**Task to carry out**
Copy each entry below exactly as it reads.

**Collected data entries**
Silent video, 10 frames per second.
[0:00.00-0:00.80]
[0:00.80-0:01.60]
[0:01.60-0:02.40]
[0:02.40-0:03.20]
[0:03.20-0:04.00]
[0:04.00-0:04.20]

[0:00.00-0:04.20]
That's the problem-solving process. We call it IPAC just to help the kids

**Response to this exercise**
Silent video, 10 frames per second.
[0:00.00-0:00.80]
[0:00.80-0:01.60]
[0:01.60-0:02.40]
[0:02.40-0:03.20]
[0:03.20-0:04.00]
[0:04.00-0:04.20]

[0:00.00-0:04.20]
That's the problem-solving process. We call it IPAC just to help the kids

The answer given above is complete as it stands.